Lets Encrypt Changes Have KIlled My Nextcloud Server

#1

Ever since the changes to let’s encrypt earlier this month my nextcloud instance has ground to a halt. To be honest a 56k modem would run faster. The server has always run fine before the authentication changes. Has anyone else had this issue could someone please advise?

My domain is: https://cloud.geekgalaxy.com/nextcloud

I ran this command:

It produced this output:

My web server is (include version): Apeche2 running Nextcloud 15

The operating system my web server runs on is (include version): Ubuntu 18.10

My hosting provider, if applicable, is:

I can login to a root shell on my machine (yes or no, or I don’t know): Yes

I’m using a control panel to manage my site (no, or provide the name and version of the control panel):

The version of my client is (e.g. output of certbot --version or certbot-auto --version if you’re using Certbot): 0.28.0

#2

Hi @felthamn1,

It’s probably not any changes to Let’s Encrypt, since the software that runs on your server runs only rarely, and doesn’t consume a lot of resources. Is it possible you made some config changes recently?

If you run top, do you see any processes using a lot of CPU? What are the specific actions that became slower?

#3

Nothing untoward with regards to CPU usage. Loading the login page takes an age. I’m using noIP enhance for dynamic DNS. It’s almost as if my connection is being throttled going to check the ratelimit

#4

Hi @felthamn1

I’ve checked the login page, it wasn’t slow.

Same with Chrome and FireFox.

Are you sure it isn’t a connection problem?

1 Like
#5

Okay, that’s reassuring will try a different browser will also reboot the modem.

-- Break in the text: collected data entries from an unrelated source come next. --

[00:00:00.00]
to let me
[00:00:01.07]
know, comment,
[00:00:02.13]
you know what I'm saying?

Thanks for checking will report back.

1 Like
#6

If restarting doesn’t help, one thing you can try is enabling OCSP Stapling on your web server, so that your browser does not need to connect to the Let’s Encrypt OCSP server independently. I’ve seen that cause similar symptoms before.

Something like:

# OCSP Stapling, only in httpd 2.3.3 and later
SSLUseStapling          on
SSLStaplingResponderTimeout 5
SSLStaplingReturnResponderErrors off
SSLStaplingCache        shmcb:/var/run/ocsp(128000)

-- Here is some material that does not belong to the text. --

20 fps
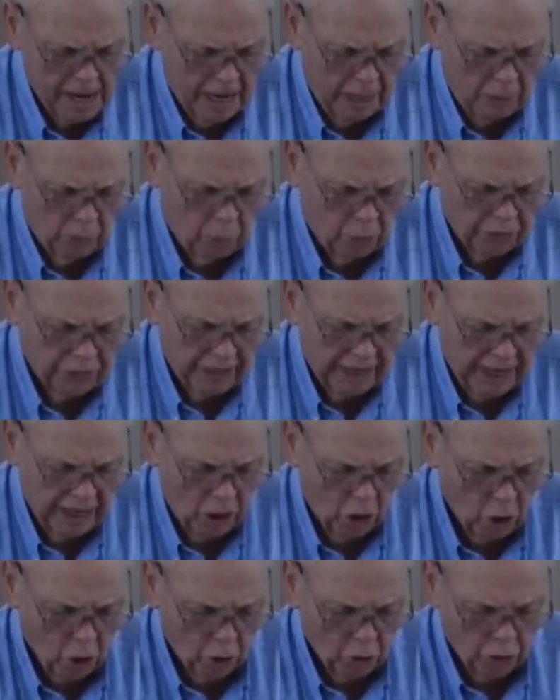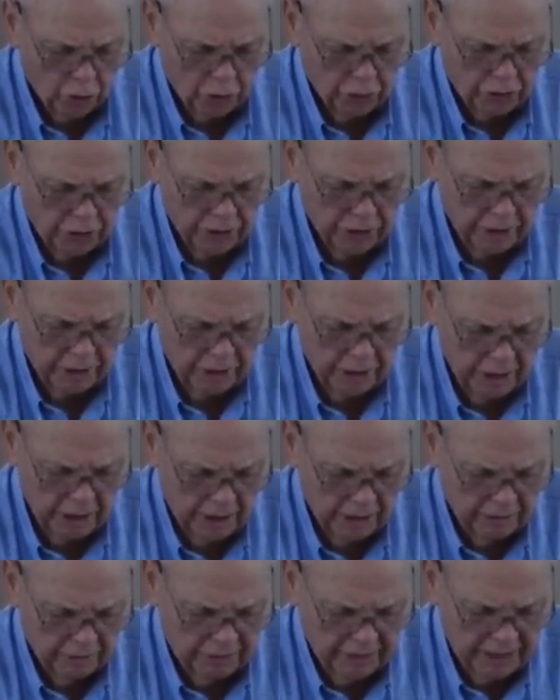And when they heard
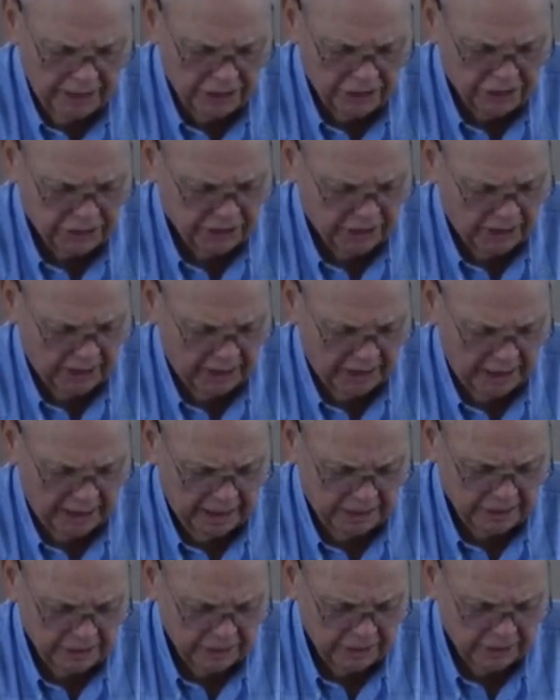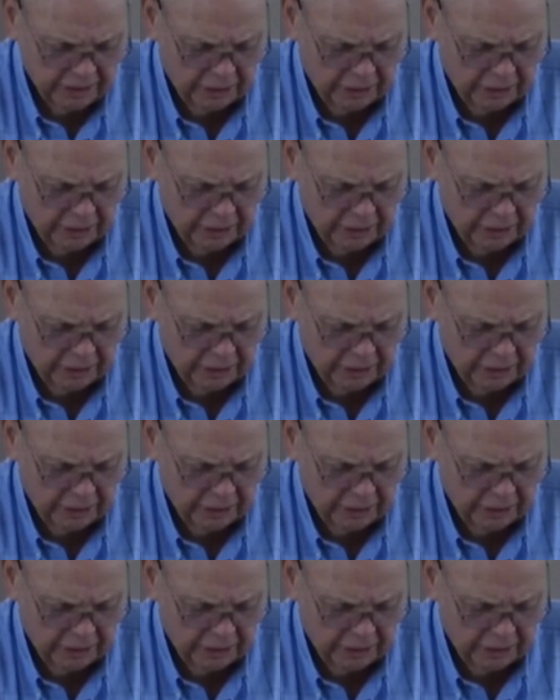these things,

The other thing is lowering either your computer’s MTU to ~1300 and see if that helps as well.

1 Like
#7

Hi @JuergenAuer

Well… rebooted the router after checking the QoS settings. Reset them to standard and changed the DNS away from my pi-hole ad-blocker and the pages are loading superfast. So will change the DNS back to pi-hole to see if it slows things down. If it doesn’t slow things down then I can only assume someone (i.e. me!) must have changed the QoS to the point where it wasn’t playing nicely with nextcloud.

3 Likes
#8

@_az

Thanks for the tip will keep that at hand just in case…

closed #9

This topic was automatically closed 30 days after the last reply. New replies are no longer allowed.